__EXERCISE DESCRIPTION__. Return all the entries below exactly, except for the images they hold.
+++
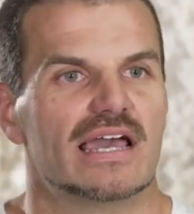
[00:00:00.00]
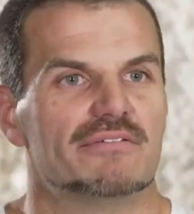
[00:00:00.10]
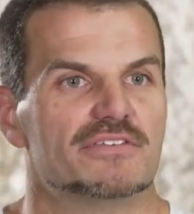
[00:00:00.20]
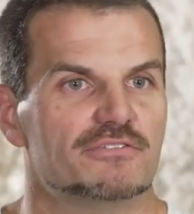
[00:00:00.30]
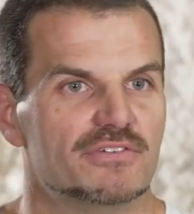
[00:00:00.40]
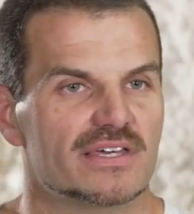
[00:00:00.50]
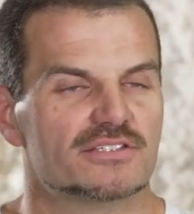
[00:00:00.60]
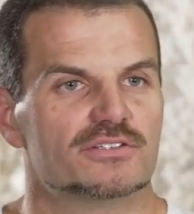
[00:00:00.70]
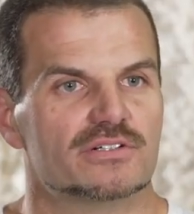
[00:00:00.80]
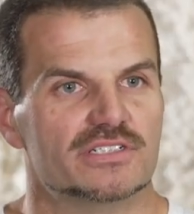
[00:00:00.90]
I have to
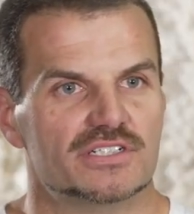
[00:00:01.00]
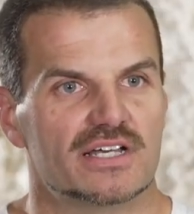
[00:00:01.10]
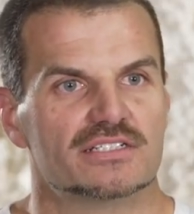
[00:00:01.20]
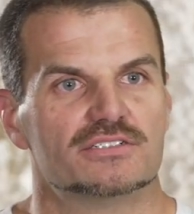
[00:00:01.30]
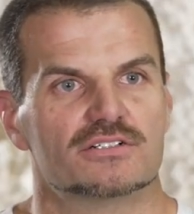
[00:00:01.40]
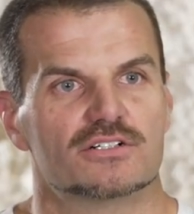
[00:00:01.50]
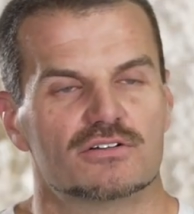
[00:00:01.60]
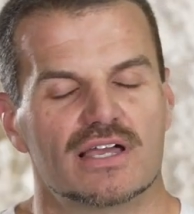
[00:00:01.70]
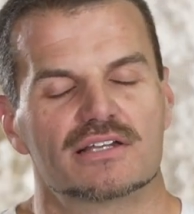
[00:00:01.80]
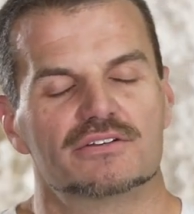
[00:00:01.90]
fix or adjust or
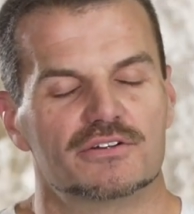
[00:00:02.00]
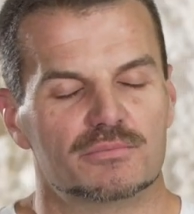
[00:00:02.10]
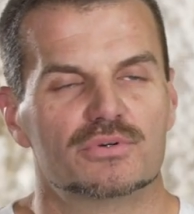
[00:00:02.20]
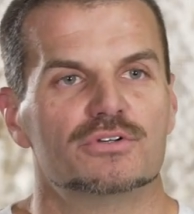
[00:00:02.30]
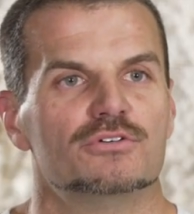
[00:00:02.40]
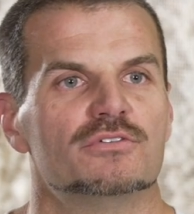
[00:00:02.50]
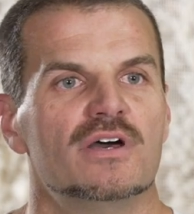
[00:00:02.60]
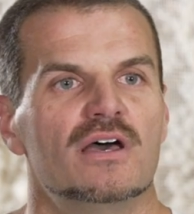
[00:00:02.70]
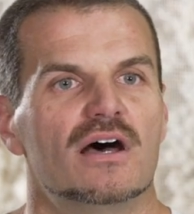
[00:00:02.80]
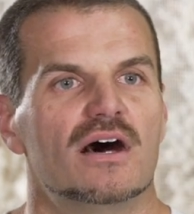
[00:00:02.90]
correct or improve.
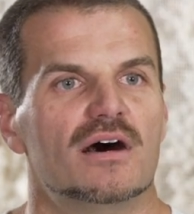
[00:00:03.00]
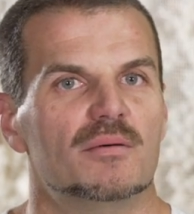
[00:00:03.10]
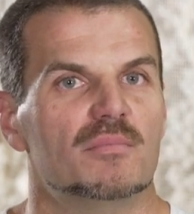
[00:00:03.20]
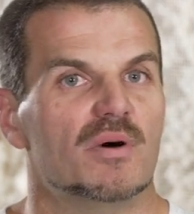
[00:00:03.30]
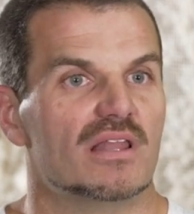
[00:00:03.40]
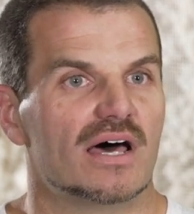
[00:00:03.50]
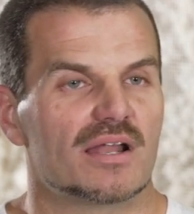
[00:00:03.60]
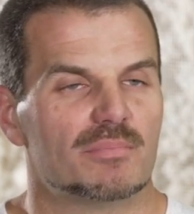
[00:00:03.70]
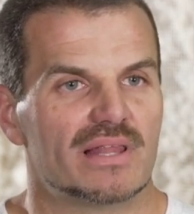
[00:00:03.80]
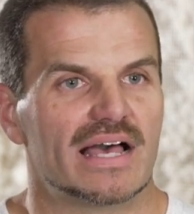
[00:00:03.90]
A
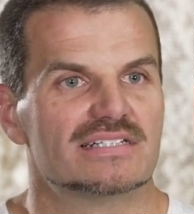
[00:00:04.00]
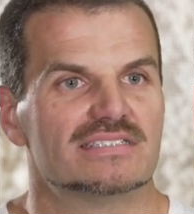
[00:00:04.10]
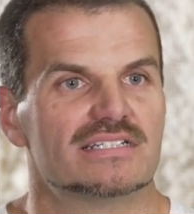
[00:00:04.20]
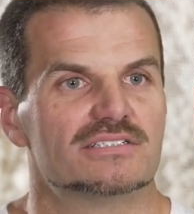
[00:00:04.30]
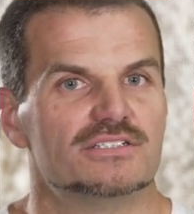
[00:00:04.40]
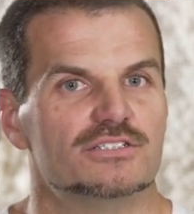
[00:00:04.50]
lot of plastics are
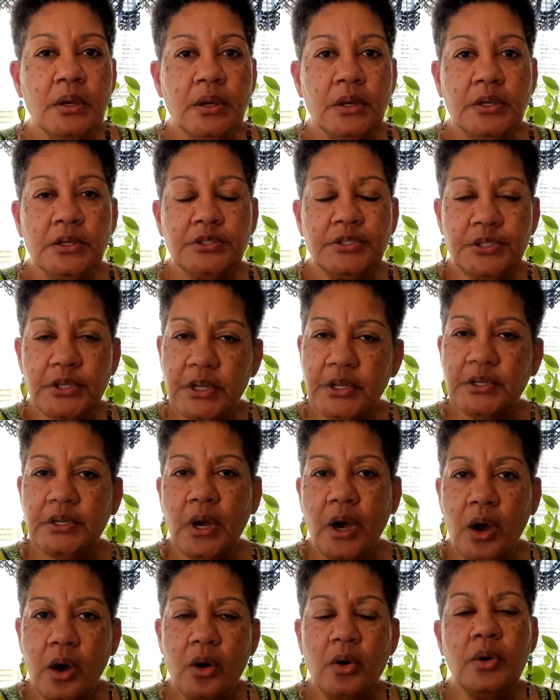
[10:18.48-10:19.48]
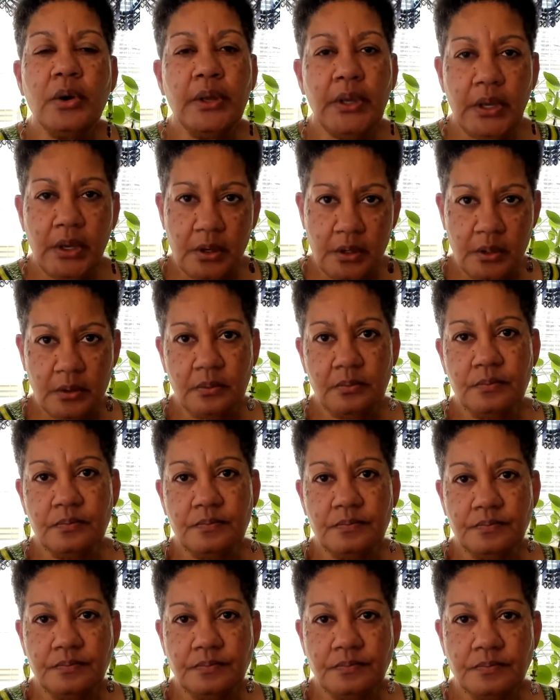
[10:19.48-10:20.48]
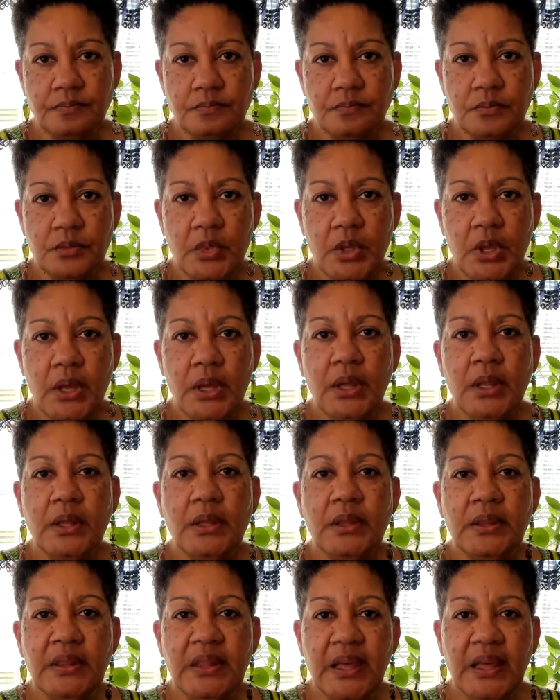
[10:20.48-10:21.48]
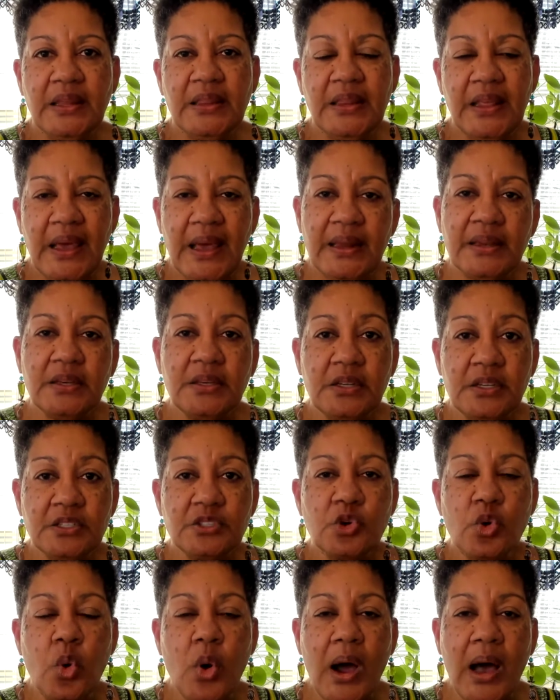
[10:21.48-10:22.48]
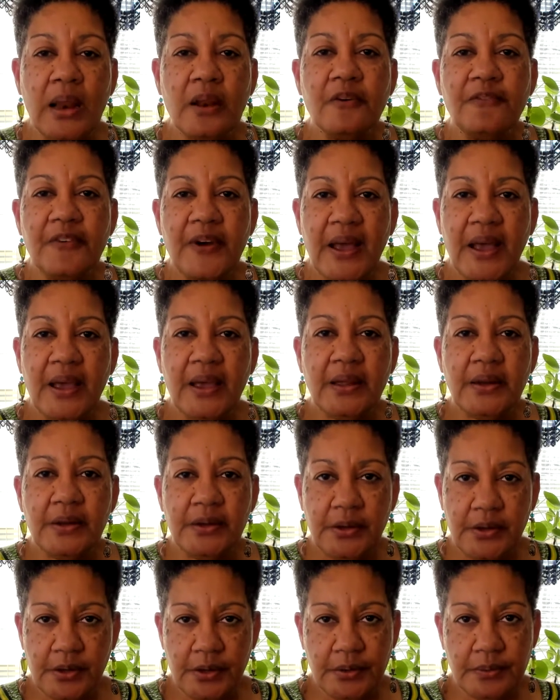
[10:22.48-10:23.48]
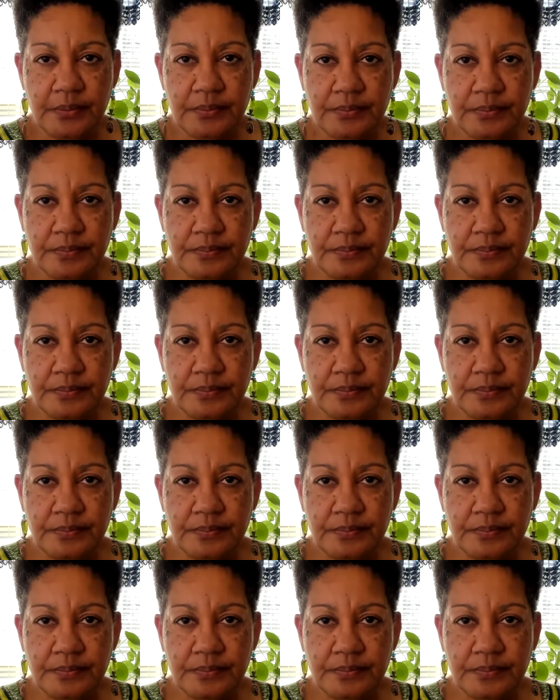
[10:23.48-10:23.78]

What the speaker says: she told him that disqualified him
+++
__RESULT OF THE EXERCISE__.
[00:00:00.00]
[00:00:00.10]
[00:00:00.20]
[00:00:00.30]
[00:00:00.40]
[00:00:00.50]
[00:00:00.60]
[00:00:00.70]
[00:00:00.80]
[00:00:00.90]
I have to
[00:00:01.00]
[00:00:01.10]
[00:00:01.20]
[00:00:01.30]
[00:00:01.40]
[00:00:01.50]
[00:00:01.60]
[00:00:01.70]
[00:00:01.80]
[00:00:01.90]
fix or adjust or
[00:00:02.00]
[00:00:02.10]
[00:00:02.20]
[00:00:02.30]
[00:00:02.40]
[00:00:02.50]
[00:00:02.60]
[00:00:02.70]
[00:00:02.80]
[00:00:02.90]
correct or improve.
[00:00:03.00]
[00:00:03.10]
[00:00:03.20]
[00:00:03.30]
[00:00:03.40]
[00:00:03.50]
[00:00:03.60]
[00:00:03.70]
[00:00:03.80]
[00:00:03.90]
A
[00:00:04.00]
[00:00:04.10]
[00:00:04.20]
[00:00:04.30]
[00:00:04.40]
[00:00:04.50]
lot of plastics are
[10:18.48-10:19.48]
[10:19.48-10:20.48]
[10:20.48-10:21.48]
[10:21.48-10:22.48]
[10:22.48-10:23.48]
[10:23.48-10:23.78]

What the speaker says: she told him that disqualified him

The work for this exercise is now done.